Bush administration foreign policy started out as a "status quo-plus" operation, with the emphasis on status quo, and more than three years later the description still fits. Well, let's make it "status quo-plus-plus-plus." The Bush-Baker-Scowcroft team did pull off the gulf war, seize the moment on German reunification and push Middle East negotiations. But on the whole this administration was and remains as compulsively cautious as any American government could be.
This week, after months of hesitation, President Bush will unveil his plan for long-range economic support for the tottering states of the former Soviet Union. Foreign leaders futilely implored him to take action months ago. Richard Nixon called the U.S. effort "pathetically inadequate." Only as an International Monetary Fund deadline approaches will the president step forward to put his personal authority behind fulfillment of a $12 billion IMF pledge. If it passes Congress in an election year, it will be because Democrats restrain themselves.

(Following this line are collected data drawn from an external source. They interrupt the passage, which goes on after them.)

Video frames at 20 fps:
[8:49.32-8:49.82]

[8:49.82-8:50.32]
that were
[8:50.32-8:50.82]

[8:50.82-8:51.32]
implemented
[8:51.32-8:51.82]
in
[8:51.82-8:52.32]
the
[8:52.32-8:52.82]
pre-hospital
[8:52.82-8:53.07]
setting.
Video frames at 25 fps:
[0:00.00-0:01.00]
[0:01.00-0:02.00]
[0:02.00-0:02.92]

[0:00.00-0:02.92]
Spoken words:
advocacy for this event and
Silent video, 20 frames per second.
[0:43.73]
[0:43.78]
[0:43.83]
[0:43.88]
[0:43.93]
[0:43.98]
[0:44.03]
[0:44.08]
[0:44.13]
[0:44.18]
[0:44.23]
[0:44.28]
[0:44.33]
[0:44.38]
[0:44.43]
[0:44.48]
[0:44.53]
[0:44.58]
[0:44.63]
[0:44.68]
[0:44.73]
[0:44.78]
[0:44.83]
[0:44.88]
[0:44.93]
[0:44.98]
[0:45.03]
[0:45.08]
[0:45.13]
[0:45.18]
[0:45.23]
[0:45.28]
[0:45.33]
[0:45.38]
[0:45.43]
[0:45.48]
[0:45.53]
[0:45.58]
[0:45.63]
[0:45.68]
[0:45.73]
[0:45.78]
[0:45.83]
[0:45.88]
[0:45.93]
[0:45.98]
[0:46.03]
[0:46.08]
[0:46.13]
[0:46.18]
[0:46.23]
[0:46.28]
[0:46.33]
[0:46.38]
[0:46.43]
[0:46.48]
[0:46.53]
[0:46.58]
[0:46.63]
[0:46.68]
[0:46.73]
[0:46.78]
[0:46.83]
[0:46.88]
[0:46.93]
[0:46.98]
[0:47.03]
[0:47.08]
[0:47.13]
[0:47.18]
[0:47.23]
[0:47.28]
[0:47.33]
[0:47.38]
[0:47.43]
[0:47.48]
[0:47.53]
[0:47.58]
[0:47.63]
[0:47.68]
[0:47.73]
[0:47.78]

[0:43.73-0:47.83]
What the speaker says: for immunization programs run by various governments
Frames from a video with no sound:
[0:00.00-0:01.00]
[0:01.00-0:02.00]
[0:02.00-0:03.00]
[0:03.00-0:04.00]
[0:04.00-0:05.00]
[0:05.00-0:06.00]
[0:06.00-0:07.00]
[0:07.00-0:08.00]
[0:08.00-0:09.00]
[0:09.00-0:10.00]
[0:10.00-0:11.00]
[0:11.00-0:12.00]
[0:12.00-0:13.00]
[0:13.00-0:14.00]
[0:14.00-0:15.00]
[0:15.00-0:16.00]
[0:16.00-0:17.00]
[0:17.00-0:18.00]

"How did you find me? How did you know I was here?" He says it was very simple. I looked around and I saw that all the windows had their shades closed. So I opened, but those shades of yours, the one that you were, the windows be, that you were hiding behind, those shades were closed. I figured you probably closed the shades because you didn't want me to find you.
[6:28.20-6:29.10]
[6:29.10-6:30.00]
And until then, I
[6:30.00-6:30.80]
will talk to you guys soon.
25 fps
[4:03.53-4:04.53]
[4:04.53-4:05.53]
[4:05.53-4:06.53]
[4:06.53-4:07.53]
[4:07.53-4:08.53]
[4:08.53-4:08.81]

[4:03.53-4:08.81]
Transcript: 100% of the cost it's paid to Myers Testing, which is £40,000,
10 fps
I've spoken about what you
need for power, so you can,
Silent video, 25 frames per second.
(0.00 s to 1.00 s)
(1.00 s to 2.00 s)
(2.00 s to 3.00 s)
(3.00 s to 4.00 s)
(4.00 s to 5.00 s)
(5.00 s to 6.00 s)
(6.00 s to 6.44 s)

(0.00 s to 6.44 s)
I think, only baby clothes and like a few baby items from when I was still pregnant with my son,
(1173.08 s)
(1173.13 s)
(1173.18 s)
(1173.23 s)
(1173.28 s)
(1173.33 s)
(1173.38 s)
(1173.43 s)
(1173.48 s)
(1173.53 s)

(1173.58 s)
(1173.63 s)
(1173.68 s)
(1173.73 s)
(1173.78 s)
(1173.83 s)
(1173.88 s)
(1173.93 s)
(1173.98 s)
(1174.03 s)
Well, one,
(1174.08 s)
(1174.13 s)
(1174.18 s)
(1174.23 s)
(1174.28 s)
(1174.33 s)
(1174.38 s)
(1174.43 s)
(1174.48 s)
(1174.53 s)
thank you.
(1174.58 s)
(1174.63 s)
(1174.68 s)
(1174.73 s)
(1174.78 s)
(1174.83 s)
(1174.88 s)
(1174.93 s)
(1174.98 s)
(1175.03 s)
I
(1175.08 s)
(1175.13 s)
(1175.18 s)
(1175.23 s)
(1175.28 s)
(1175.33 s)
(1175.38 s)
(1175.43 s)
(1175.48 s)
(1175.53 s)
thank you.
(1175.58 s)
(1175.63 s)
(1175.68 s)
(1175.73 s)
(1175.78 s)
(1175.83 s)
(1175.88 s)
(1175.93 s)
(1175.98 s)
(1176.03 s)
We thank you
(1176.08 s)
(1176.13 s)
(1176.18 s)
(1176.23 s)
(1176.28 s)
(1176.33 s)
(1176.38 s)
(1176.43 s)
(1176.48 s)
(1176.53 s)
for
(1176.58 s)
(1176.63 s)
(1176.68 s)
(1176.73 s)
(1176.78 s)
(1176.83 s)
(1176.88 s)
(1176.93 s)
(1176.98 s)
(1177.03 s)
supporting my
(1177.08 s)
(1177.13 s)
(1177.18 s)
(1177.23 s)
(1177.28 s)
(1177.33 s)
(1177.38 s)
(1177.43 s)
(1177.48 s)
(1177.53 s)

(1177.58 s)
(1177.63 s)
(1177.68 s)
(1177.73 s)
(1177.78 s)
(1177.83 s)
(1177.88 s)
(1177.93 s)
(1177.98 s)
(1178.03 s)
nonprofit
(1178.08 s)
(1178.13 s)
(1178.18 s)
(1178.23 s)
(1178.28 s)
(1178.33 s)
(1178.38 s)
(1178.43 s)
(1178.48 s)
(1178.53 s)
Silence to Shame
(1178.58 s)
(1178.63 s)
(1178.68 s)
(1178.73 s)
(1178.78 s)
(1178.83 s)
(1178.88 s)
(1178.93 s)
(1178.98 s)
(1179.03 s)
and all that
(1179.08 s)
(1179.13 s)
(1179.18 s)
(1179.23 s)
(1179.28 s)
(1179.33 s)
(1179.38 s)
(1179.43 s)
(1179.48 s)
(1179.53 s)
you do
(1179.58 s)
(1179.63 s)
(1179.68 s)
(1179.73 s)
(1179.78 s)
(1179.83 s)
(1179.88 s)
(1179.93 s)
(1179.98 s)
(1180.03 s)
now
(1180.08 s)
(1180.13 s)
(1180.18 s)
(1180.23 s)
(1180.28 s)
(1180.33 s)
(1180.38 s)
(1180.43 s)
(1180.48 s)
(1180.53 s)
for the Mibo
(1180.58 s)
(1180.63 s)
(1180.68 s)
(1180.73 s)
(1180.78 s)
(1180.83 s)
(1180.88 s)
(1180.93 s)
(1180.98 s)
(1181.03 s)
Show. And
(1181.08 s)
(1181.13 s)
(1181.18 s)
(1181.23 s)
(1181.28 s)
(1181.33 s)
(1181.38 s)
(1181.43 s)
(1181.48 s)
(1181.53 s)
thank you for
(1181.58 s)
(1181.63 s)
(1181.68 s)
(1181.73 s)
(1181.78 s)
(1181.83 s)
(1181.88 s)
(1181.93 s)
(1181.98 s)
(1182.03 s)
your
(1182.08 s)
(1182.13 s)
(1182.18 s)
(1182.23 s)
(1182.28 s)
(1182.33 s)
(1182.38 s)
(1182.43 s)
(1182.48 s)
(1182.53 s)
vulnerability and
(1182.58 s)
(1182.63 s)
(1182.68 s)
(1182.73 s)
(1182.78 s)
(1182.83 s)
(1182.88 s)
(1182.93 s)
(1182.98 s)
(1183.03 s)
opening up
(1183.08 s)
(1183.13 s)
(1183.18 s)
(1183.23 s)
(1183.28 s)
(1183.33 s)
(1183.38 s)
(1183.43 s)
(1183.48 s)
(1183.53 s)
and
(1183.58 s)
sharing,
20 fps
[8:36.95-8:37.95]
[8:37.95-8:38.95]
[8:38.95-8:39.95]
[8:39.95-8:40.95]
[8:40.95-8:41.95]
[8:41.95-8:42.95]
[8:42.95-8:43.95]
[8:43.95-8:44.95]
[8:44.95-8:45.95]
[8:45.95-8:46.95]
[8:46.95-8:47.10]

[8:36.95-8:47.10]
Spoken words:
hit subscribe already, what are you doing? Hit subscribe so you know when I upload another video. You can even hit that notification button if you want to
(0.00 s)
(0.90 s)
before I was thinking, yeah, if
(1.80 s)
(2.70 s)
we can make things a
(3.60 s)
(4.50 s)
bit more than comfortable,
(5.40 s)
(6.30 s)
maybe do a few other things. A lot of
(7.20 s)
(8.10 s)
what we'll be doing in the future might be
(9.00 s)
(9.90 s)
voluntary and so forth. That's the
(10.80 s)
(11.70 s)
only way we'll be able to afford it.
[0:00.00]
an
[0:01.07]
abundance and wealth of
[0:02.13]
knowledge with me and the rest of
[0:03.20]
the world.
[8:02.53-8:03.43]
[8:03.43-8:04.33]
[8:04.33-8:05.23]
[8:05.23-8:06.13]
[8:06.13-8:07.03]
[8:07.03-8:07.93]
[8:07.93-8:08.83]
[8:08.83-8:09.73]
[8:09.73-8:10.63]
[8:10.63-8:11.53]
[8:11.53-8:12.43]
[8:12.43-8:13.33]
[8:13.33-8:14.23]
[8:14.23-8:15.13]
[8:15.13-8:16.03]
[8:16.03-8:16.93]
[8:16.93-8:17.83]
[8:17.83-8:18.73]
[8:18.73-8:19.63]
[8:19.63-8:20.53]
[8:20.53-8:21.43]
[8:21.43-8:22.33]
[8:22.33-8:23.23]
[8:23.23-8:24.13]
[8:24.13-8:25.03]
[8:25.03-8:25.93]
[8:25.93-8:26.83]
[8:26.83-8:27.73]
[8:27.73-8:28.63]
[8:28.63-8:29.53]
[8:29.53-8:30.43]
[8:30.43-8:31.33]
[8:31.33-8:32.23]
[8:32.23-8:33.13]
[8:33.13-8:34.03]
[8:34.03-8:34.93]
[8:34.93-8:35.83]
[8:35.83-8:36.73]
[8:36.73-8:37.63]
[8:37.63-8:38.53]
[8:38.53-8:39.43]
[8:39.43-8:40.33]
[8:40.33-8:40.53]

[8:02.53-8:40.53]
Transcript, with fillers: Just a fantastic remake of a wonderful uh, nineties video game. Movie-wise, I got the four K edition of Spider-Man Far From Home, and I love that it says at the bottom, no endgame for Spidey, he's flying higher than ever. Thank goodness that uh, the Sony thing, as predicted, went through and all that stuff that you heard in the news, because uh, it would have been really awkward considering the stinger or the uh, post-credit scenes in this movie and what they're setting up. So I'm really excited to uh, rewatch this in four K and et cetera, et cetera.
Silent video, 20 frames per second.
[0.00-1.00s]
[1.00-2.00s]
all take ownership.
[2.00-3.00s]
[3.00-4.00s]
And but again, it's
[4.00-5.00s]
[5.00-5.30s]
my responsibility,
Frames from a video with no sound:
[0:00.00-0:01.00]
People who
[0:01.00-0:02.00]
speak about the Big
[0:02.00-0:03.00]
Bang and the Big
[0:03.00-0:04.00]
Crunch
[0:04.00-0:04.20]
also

This pattern is repeated on many fronts. Mr. Bush has been loath to move front and center on world trade reform as protectionism flares in both parties. He has taken the role of chief foot-dragger on international environmental issues in advance of the "Earth Summit" in Rio de Janeiro. He has resisted changes in the European security scene that might endanger the position of NATO. On Yugoslavia's breakup and Turkey's human rights violations against its Kurdish minority, he has essentially left matters to the Europeans.